(Items listed in a dataset)
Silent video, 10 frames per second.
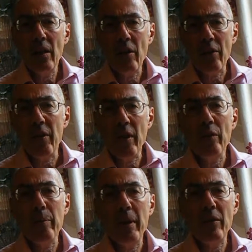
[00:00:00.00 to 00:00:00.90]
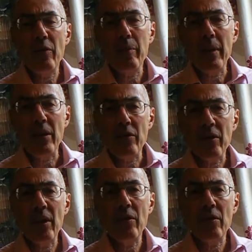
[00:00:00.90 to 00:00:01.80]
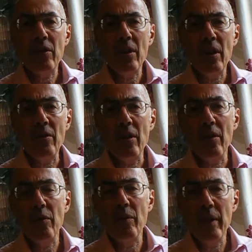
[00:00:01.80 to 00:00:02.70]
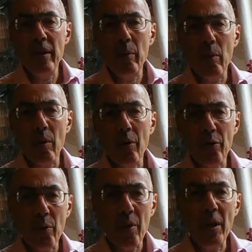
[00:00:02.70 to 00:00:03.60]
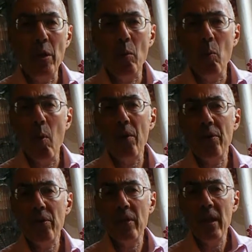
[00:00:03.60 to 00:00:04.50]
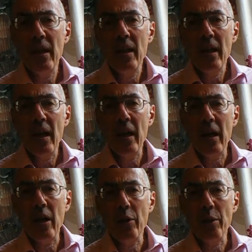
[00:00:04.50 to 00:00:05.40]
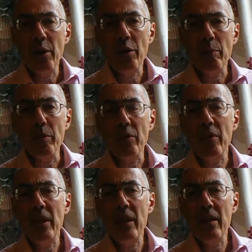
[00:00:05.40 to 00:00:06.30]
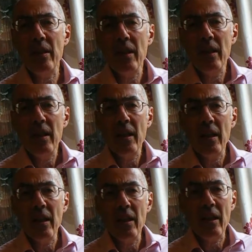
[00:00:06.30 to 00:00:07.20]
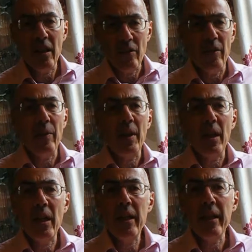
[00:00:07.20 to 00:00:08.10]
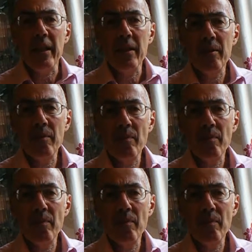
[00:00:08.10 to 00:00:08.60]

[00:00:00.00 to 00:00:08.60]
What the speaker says: Does the information make sense? Is it really the sort of thing you want? Are you going to proceed? Is everything clear?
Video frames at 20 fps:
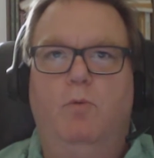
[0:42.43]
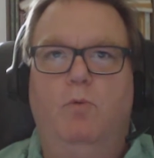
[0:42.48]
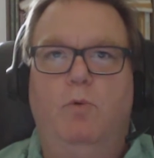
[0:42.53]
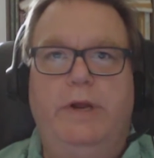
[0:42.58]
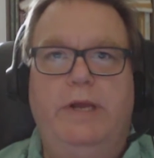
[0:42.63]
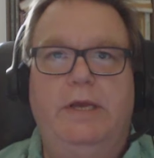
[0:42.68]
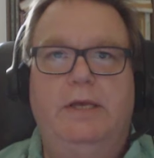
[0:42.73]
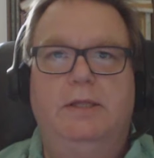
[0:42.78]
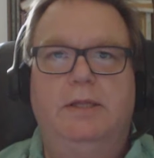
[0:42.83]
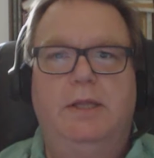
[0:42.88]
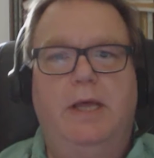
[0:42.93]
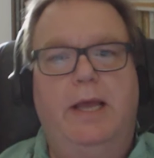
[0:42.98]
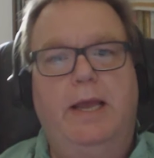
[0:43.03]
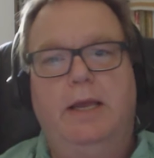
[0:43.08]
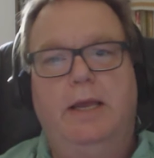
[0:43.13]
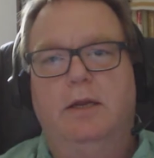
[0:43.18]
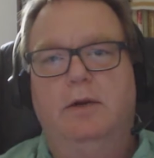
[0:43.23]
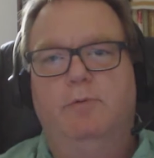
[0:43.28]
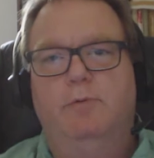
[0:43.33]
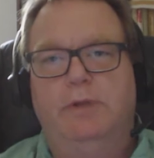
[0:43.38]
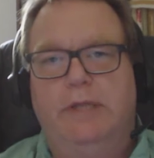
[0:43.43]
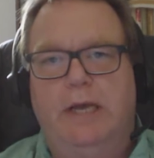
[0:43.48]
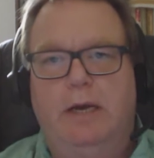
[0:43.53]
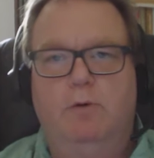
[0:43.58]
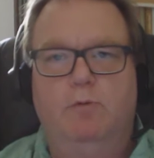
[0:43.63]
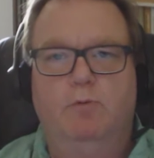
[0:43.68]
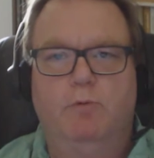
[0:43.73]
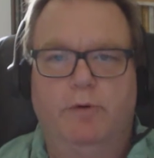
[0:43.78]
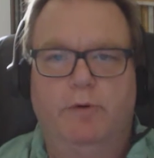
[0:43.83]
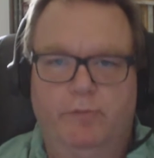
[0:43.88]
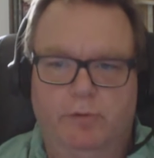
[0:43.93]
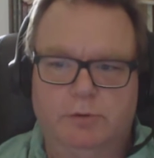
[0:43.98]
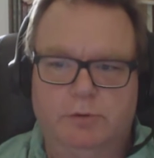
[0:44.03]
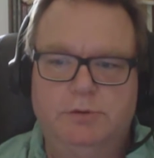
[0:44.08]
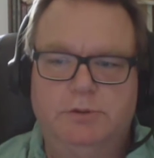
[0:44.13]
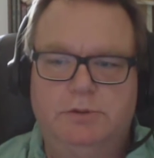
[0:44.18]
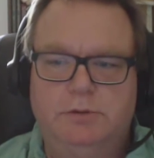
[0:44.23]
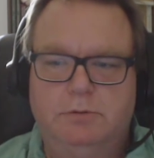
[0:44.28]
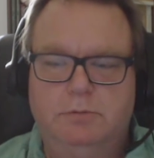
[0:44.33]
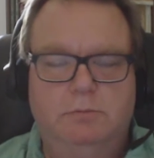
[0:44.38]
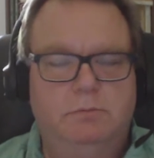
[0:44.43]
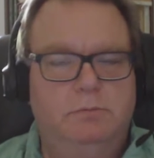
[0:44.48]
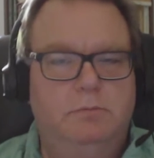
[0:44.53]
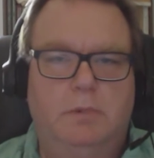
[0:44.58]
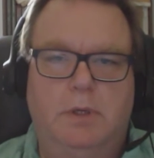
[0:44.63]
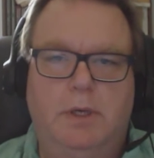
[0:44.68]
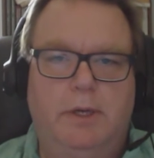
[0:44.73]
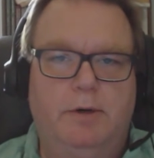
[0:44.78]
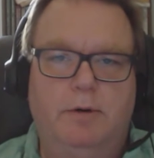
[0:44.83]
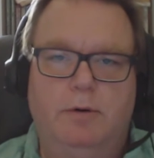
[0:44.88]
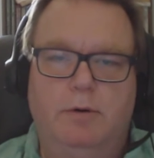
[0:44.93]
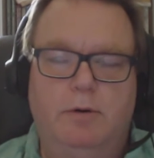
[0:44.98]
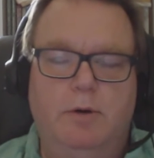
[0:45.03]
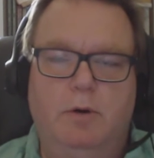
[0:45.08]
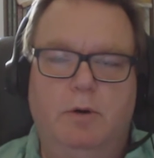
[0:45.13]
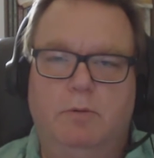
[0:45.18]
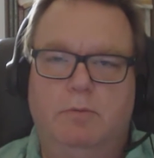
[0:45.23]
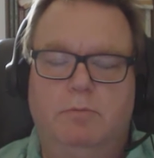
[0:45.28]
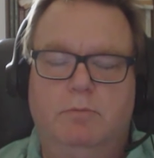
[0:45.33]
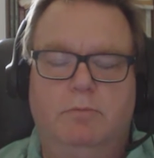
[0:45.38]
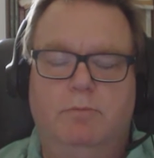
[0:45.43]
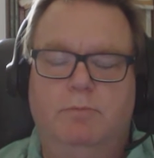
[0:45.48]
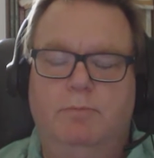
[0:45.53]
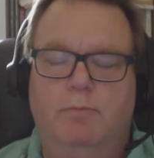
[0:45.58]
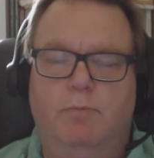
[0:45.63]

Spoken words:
with and without rivers. I don't know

_TASK STATEMENT_: If a line of the data above contains "frames", copy it out.

_ANSWER SPACE_:
Silent video, 10 frames per second.
Video frames at 20 fps:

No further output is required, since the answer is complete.